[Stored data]
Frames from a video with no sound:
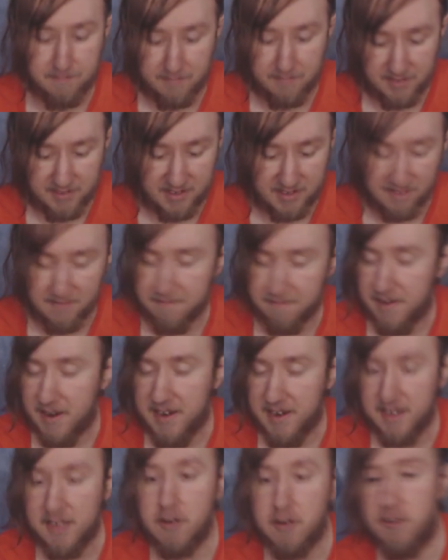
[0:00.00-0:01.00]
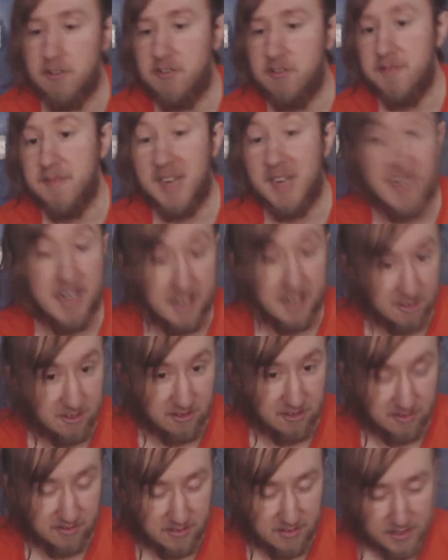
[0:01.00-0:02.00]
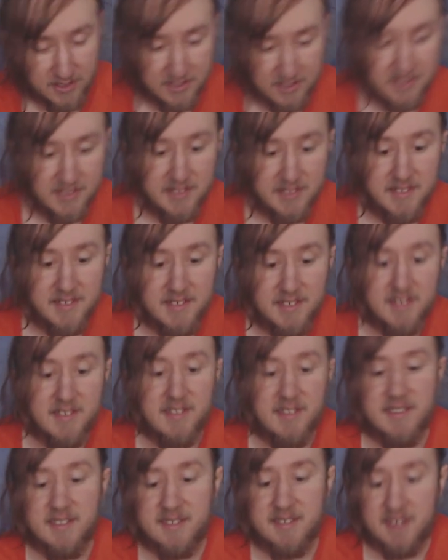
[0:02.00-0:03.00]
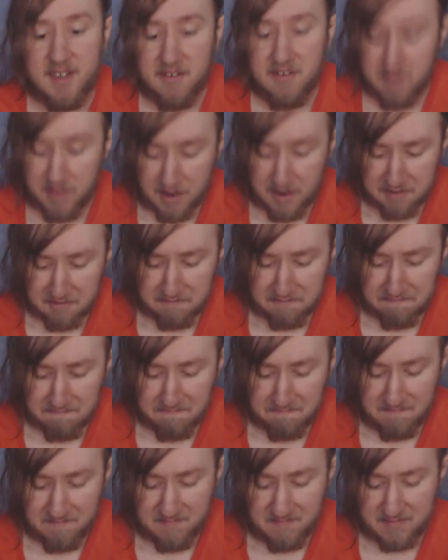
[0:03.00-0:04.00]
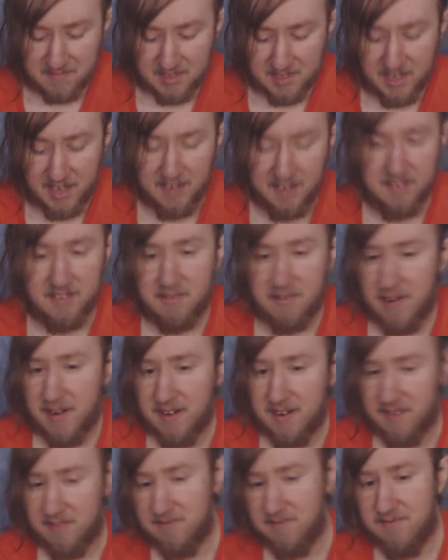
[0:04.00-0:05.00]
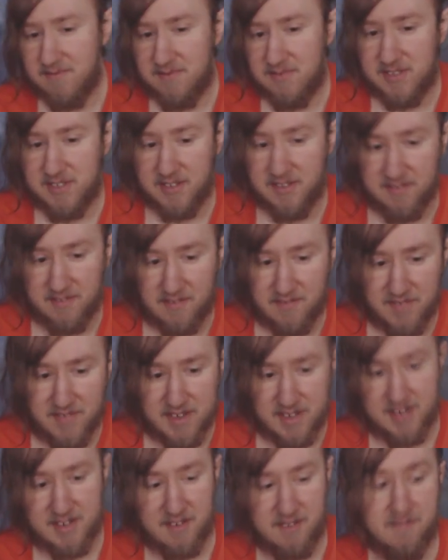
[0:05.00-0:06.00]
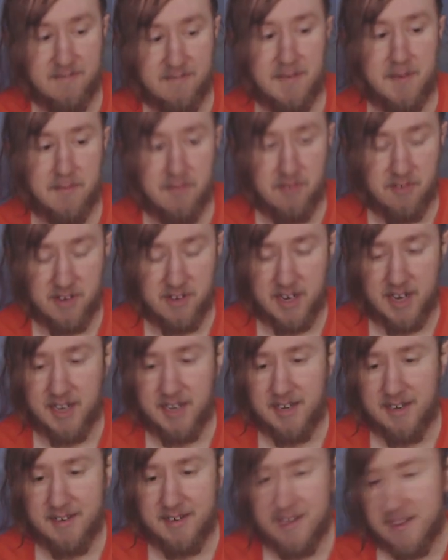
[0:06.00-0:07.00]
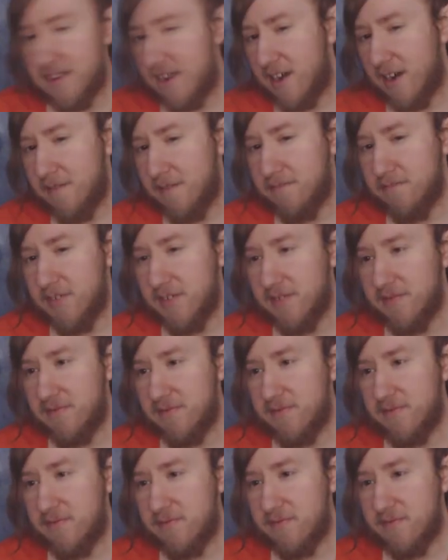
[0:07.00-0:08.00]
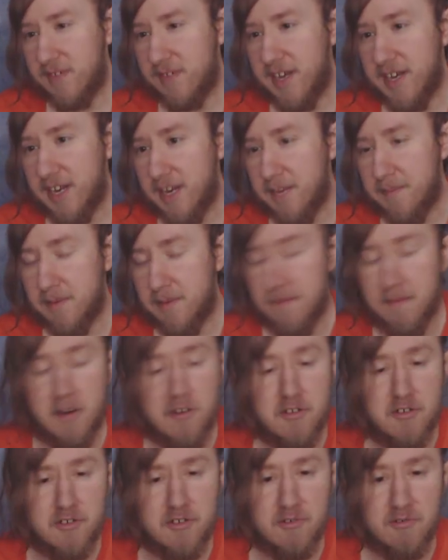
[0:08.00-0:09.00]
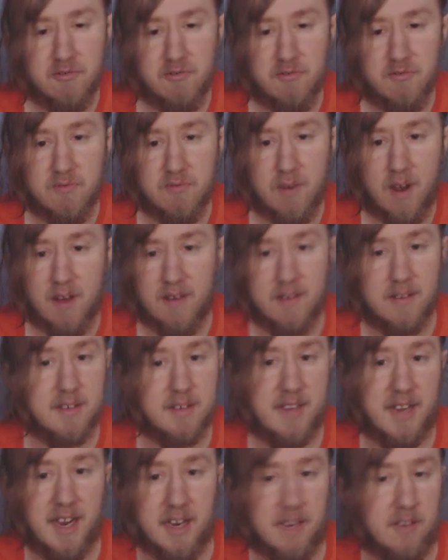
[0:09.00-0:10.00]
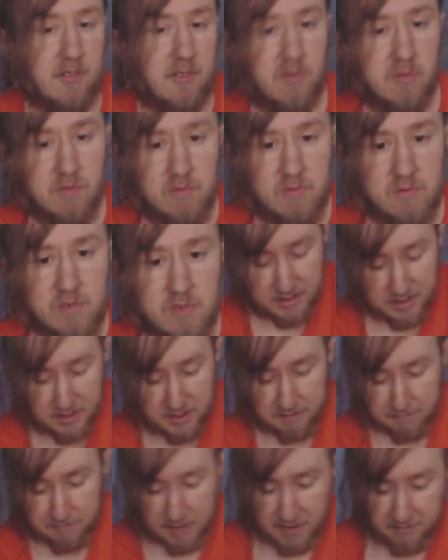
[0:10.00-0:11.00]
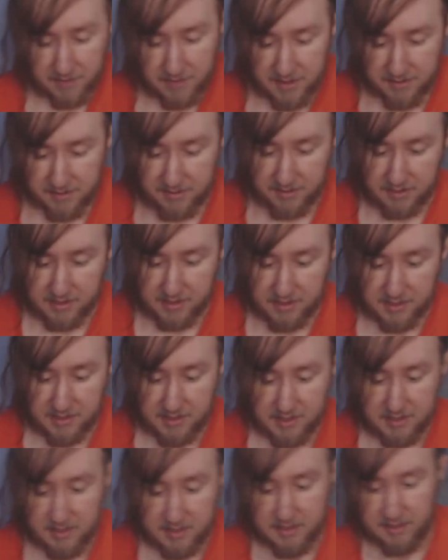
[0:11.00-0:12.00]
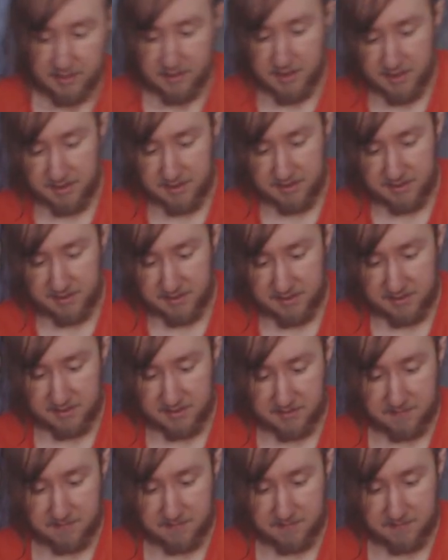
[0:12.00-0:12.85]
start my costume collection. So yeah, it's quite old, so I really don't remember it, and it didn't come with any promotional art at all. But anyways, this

- To do -
Omit the pictures. Print, word for word, the lines from the beginning of the entries above through the line that holds "[0:11.00-0:12.00]".

- Result for this task -
Frames from a video with no sound:
[0:00.00-0:01.00]
[0:01.00-0:02.00]
[0:02.00-0:03.00]
[0:03.00-0:04.00]
[0:04.00-0:05.00]
[0:05.00-0:06.00]
[0:06.00-0:07.00]
[0:07.00-0:08.00]
[0:08.00-0:09.00]
[0:09.00-0:10.00]
[0:10.00-0:11.00]
[0:11.00-0:12.00]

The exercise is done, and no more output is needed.